A solicitação foi enviada no dia 5 ao ministro Cristiano Zanin, relator do caso no Supremo Tribunal Federal. Bontempo argumenta que o que pareciam atos isolados de compartilhamento de minutas de decisões deram lugar “a um sistema de corrupção consideravelmente mais sofisticado e complexo”.

De acordo com o delegado, os trabalhos revelaram “indícios de fatos com potencial de alterar a profundidade das hipóteses criminais”. Afirma que as revelações chancelam a competência do STF para a supervisão do inquérito policial, o que pode indicar envolvimento de pessoas com foro privilegiado.
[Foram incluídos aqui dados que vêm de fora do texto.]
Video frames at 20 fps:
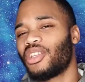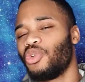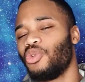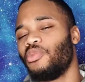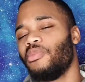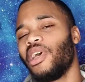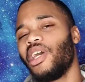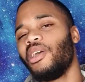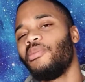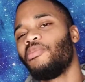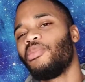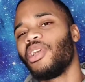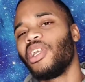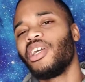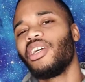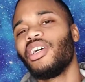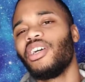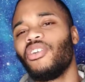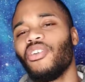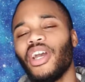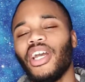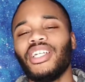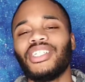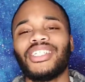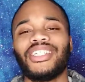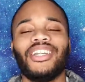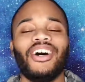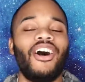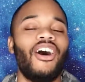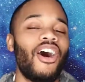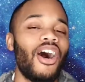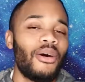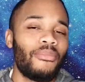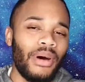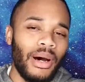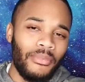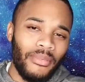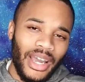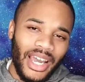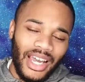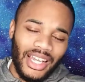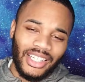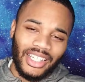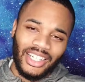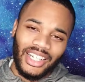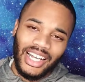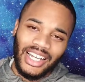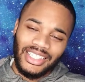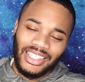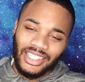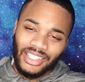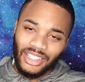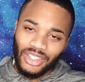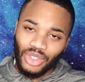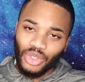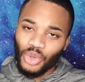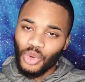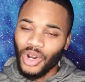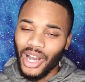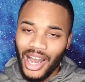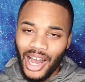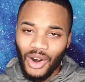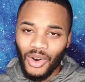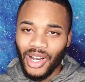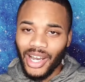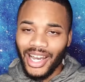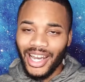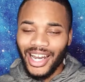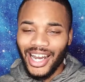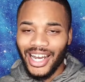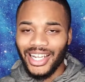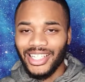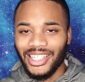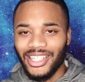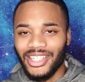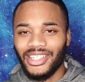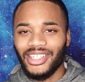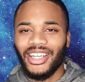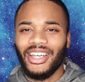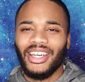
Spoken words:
who made pretty good grades in all my math classes throughout college,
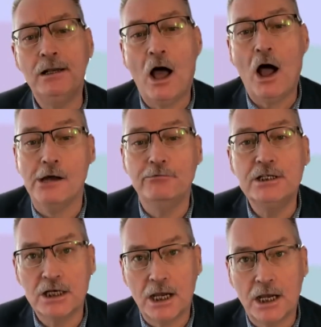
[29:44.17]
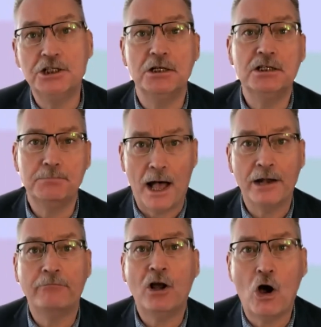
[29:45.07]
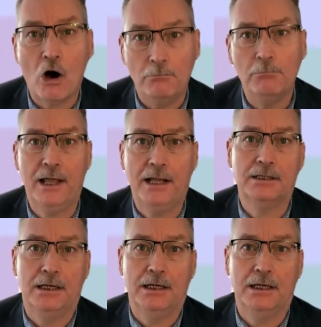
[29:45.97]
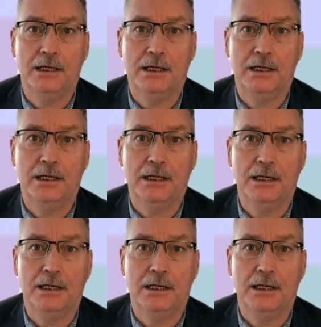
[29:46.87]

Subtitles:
Higher education is part of a complex ecology.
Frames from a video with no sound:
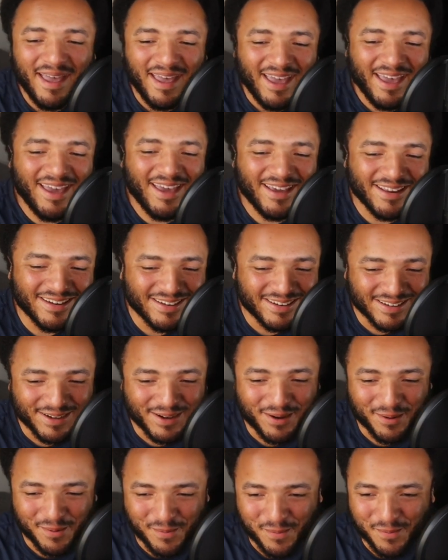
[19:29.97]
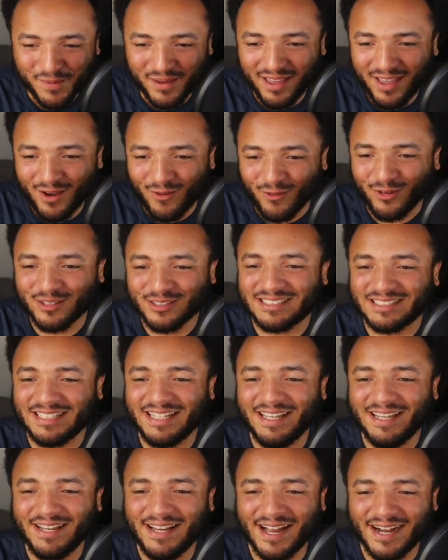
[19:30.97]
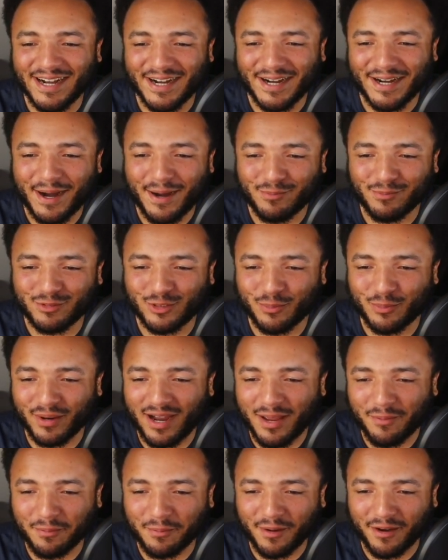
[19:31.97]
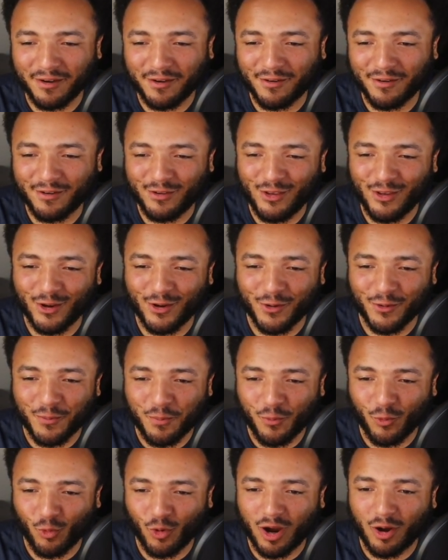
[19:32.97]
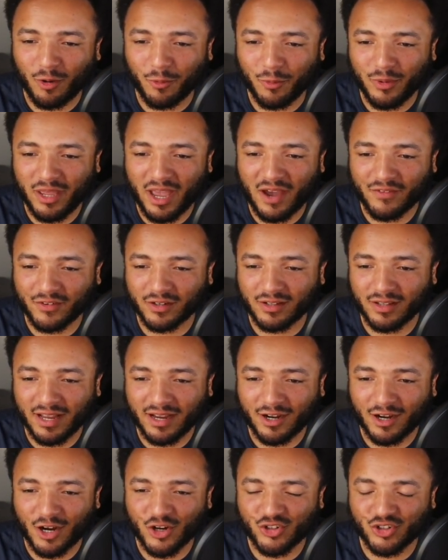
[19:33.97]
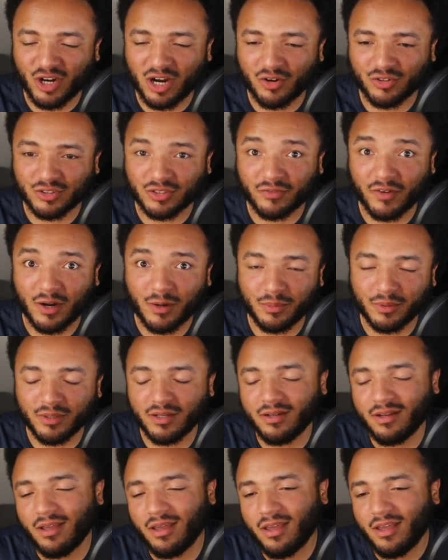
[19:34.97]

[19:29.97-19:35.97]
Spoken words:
And we'll see. I'm super hyped about, you know, where I'll be after like 100 hours of output.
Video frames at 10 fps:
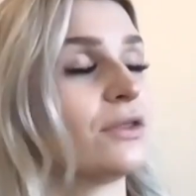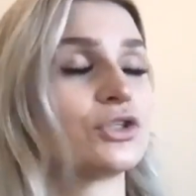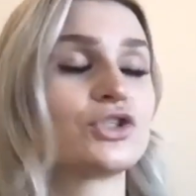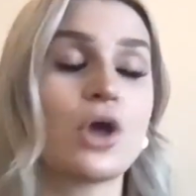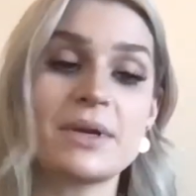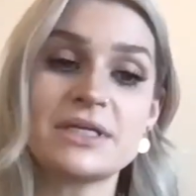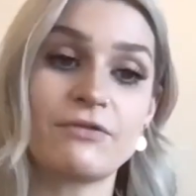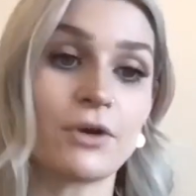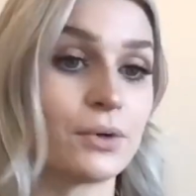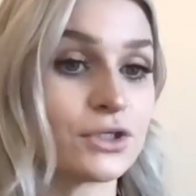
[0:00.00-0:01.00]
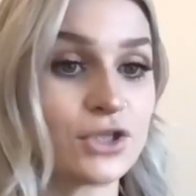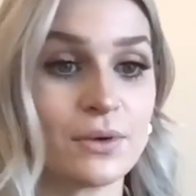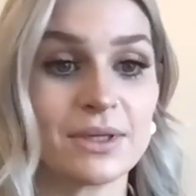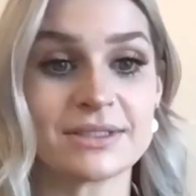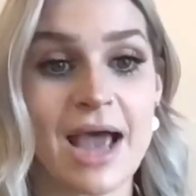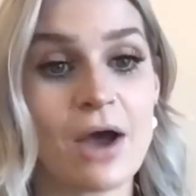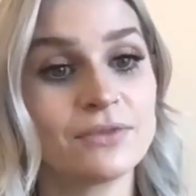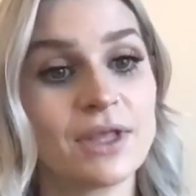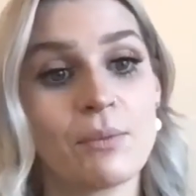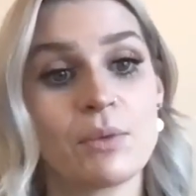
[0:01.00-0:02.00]
there's so many different personas
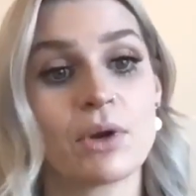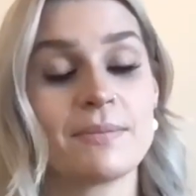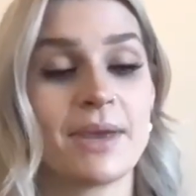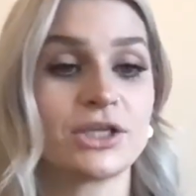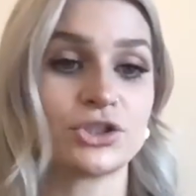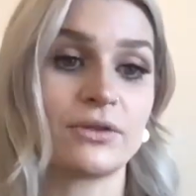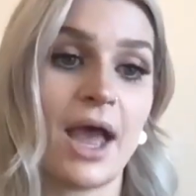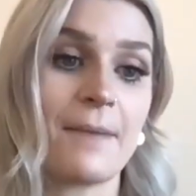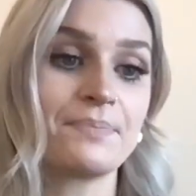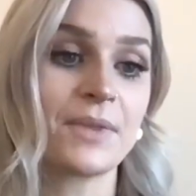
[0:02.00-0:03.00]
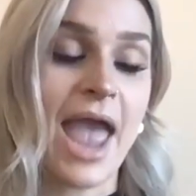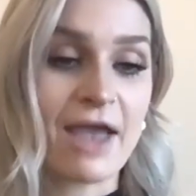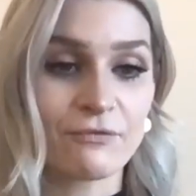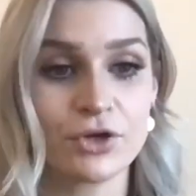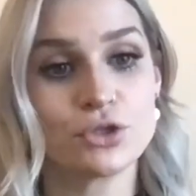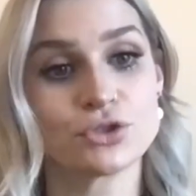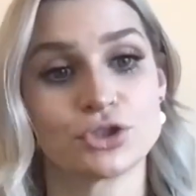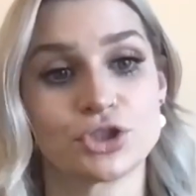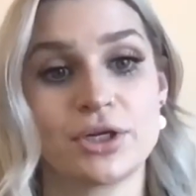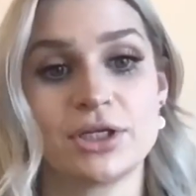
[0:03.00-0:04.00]
out there. We want to make sure that every user
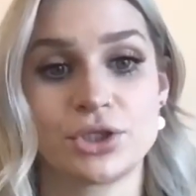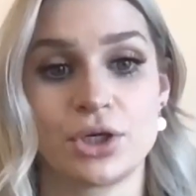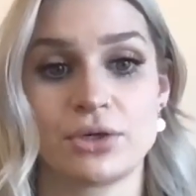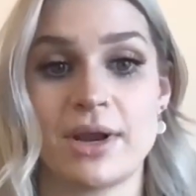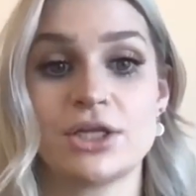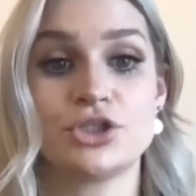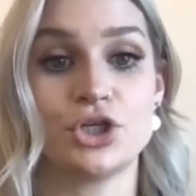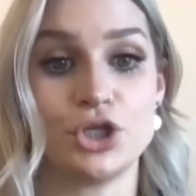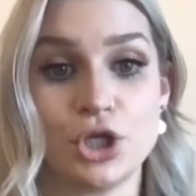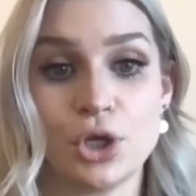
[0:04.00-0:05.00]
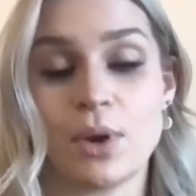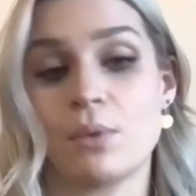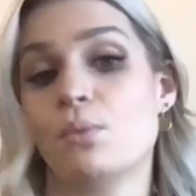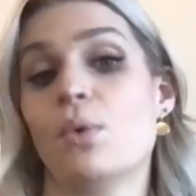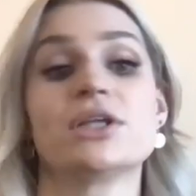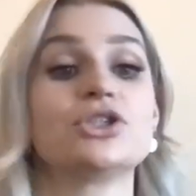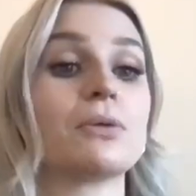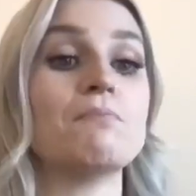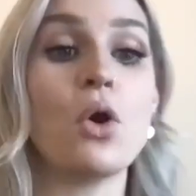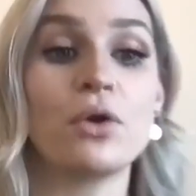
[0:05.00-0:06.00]
journey is curated to you and what is
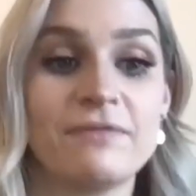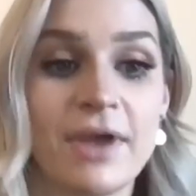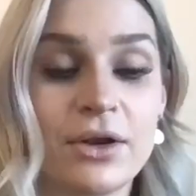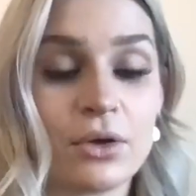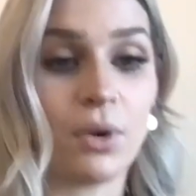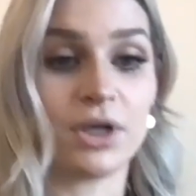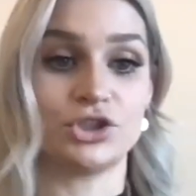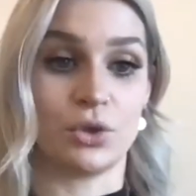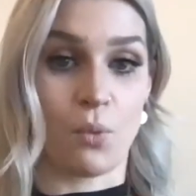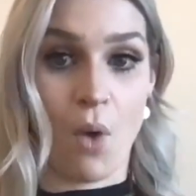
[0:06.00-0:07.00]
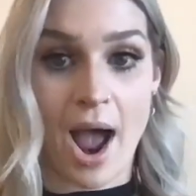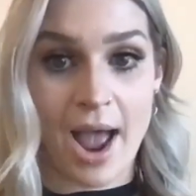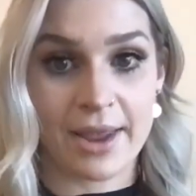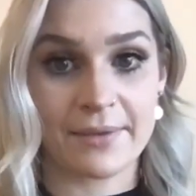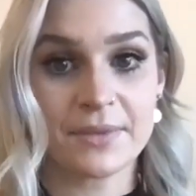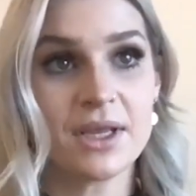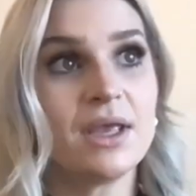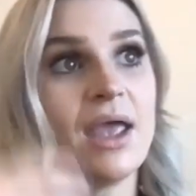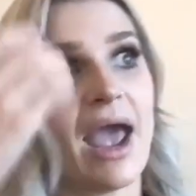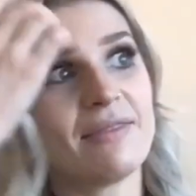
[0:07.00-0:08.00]
your motivator, what is your why.
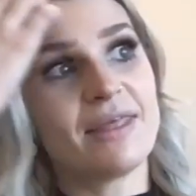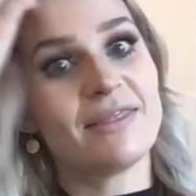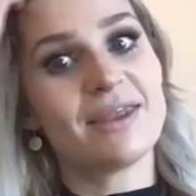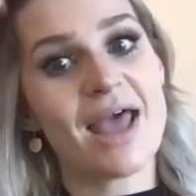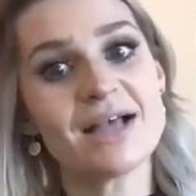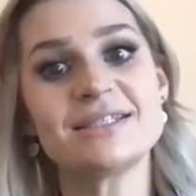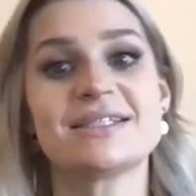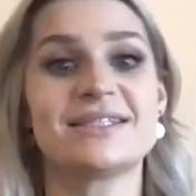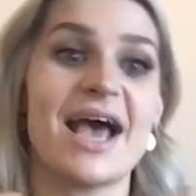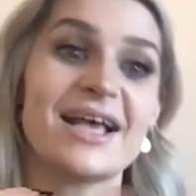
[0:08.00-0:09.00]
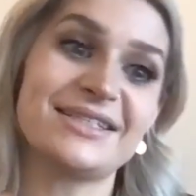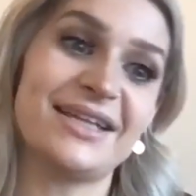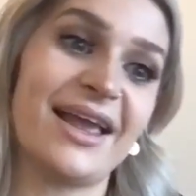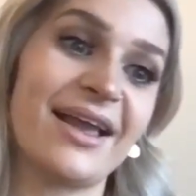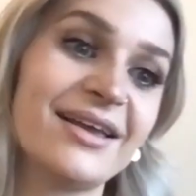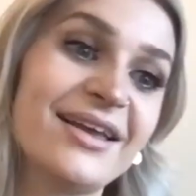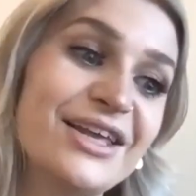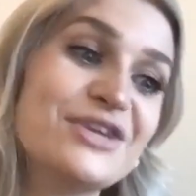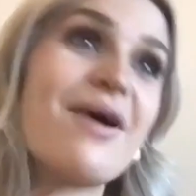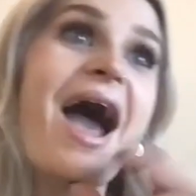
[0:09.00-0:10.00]
And then the next is testing.
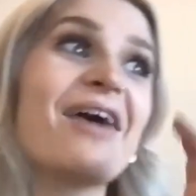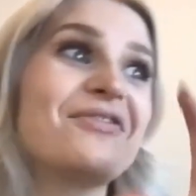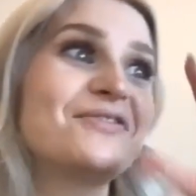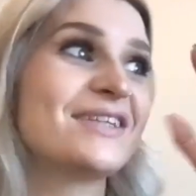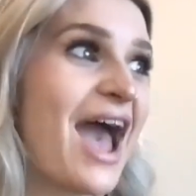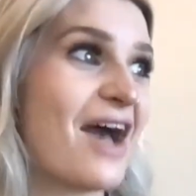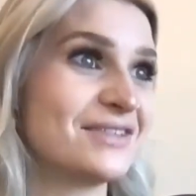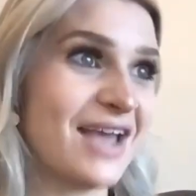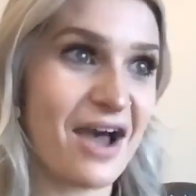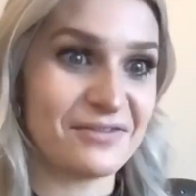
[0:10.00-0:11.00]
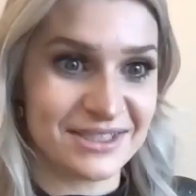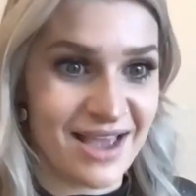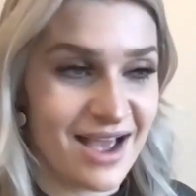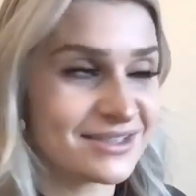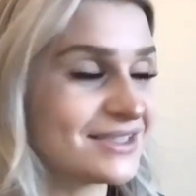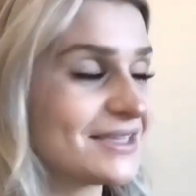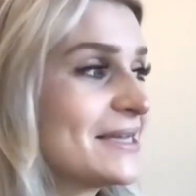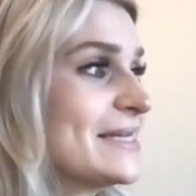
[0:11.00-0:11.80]
You have to test.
O único preso até o momento é o lobista Andreson Gonçalves, apontado como principal operador do esquema de venda de sentenças no Tribunal de Justiça do Mato Grosso e no STJ. Cinco servidores de gabinetes do STJ – dos ministros Og Fernandes, Isabel Gallotti, Nancy Andrighi e Paulo Moura Ribeiro – e os desembargadores João Ferreira e Sebastião de Moraes Filho, do TJMT, estão afastados.

No ofício enviado ao ministro, o delegado da PF pede a prorrogação de todas as medidas cautelares já tomadas contra os investigados.